Spyware Example 4: Ghost RAT
Ghost RAT (also spelled Gh0st RAT) is a Trojan horse designed for espionage. RAT stands for “Remote Management Tool”. This name is appropriate given that Ghost RAT operators, GhostNet System, use a C&C server to remotely control victims’ devices.
The latest Ghost RAT attack was on NoxPlayer, a free Android gaming emulator for PC and Mac from a company called BigNox. On February 1, 2021, WeLiveSecurity Release a report indicating that attackers have hacked the BigNox API infrastructure to host and deliver Ghost RAT and two other types of malware. It is aimed at users from Taiwan, Hong Kong and Sri Lanka.
How Ghost RAT infects your device
Attackers use phishing scams and social engineering to trick potential victims into downloading the infected software. Because Ghost RAT is Trojan, the charger does not work until users download, install, and run the software.
What happens when Ghost RAT is installed
After a user installs Gh0st RAT, the spyware connector (i.e., the hacker) can:
- Access the infected device remotely
- Turn on the camera, video recording, and audio recording functions of the device
- Steal their stored data
- Use encrypted TCP channels to prevent detection
How to protect your device from this example of spyware
The basic steps to protect your device from Gh0st RAT spyware are the same as those of any other malware:
- Install software and applications only from legitimate sources
- Carefully read reviews in the app store if you are installing an unknown app
- Keep track of the apps on your device
- Uninstall suspicious applications
- Keep your devices up to date and repaired
- Recognized the difference between fake and legitimate software
How to identify legitimate software to avoid spyware (and other types of malware)

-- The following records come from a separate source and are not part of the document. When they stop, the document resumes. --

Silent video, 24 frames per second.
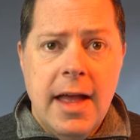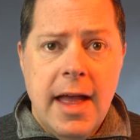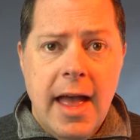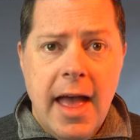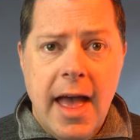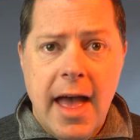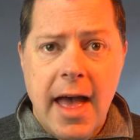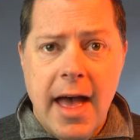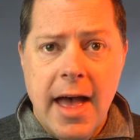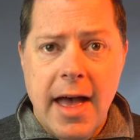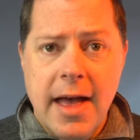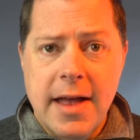
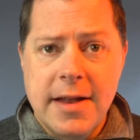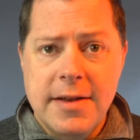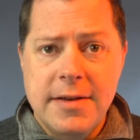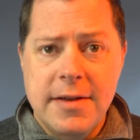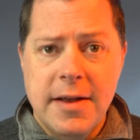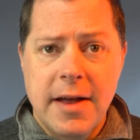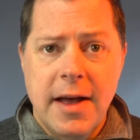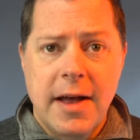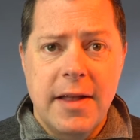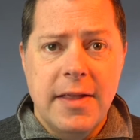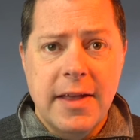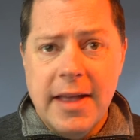and
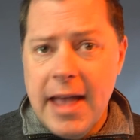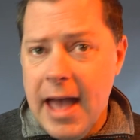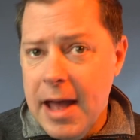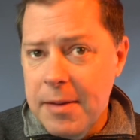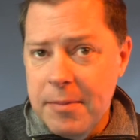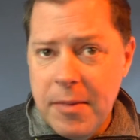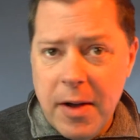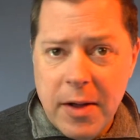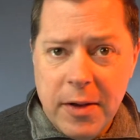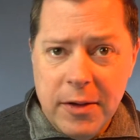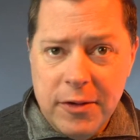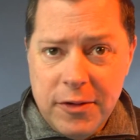the CAD
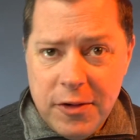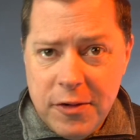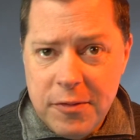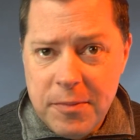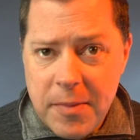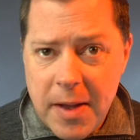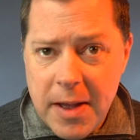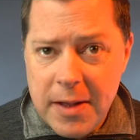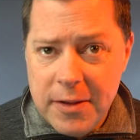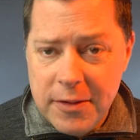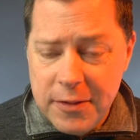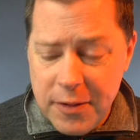models you've
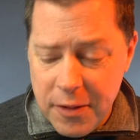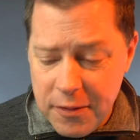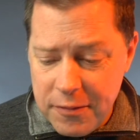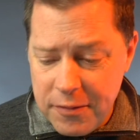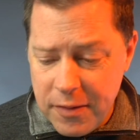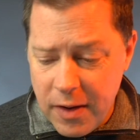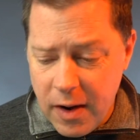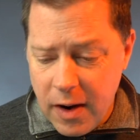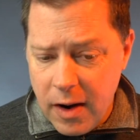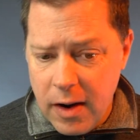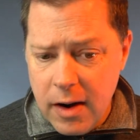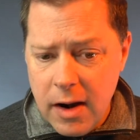made so
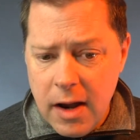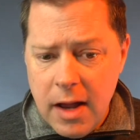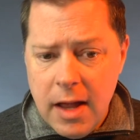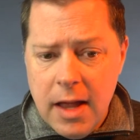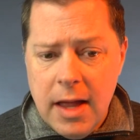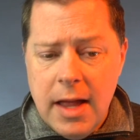far,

Legitimate companies use code signing certificates to verify the authenticity of their software. Organizations seeking the most trusted digital certificates in the public domain must first be reviewed by a third party certification authority (CA). The CA validates specific types of information about your organization before issuing the certificate. It offers a level of trust and validity to both your organization and your software by attaching your verified organization information to your software.
But how do you know if an app is digitally signed? A dialog box will appear displaying the name of your verified organization in the advertiser’s field when a user downloads or attempts to install your software.
Compare this to the example of an “unknown advertiser” message that appears when a user tries to install unsigned software:
Code signing certificates come in two types: standard authentication and extended authentication. What is the difference between the two?
- A standard code signing certificate shows the verified ID details of your organization (as shown in the diagram above).
- The Ann EV certificate completely circumvents the warning because it is automatically trusted by Windows browsers and operating systems.
Last words on examples of spyware in 2021 and what that means for 2022
There is a misconception that only influencers and politically active people can become the target of spyware. But spyware operators have many other goals besides spyware, and in fact no one is a potential target. Cybercriminals can use spyware to use it as extortion after stealing your sensitive data. They can also sell the data they get to advertisers who want a better understanding of your likes, interests and buying preferences.
To avoid getting infected with spyware, always be vigilant in your downloads and when clicking on links or granting permissions to the app. Feel free to seek expert help if you think your device is infected with spyware. We hope the latest examples of these spyware programs have provided you with an idea of what the spyware state was like in 2021, and what you can do to protect yourself and your data in 2022.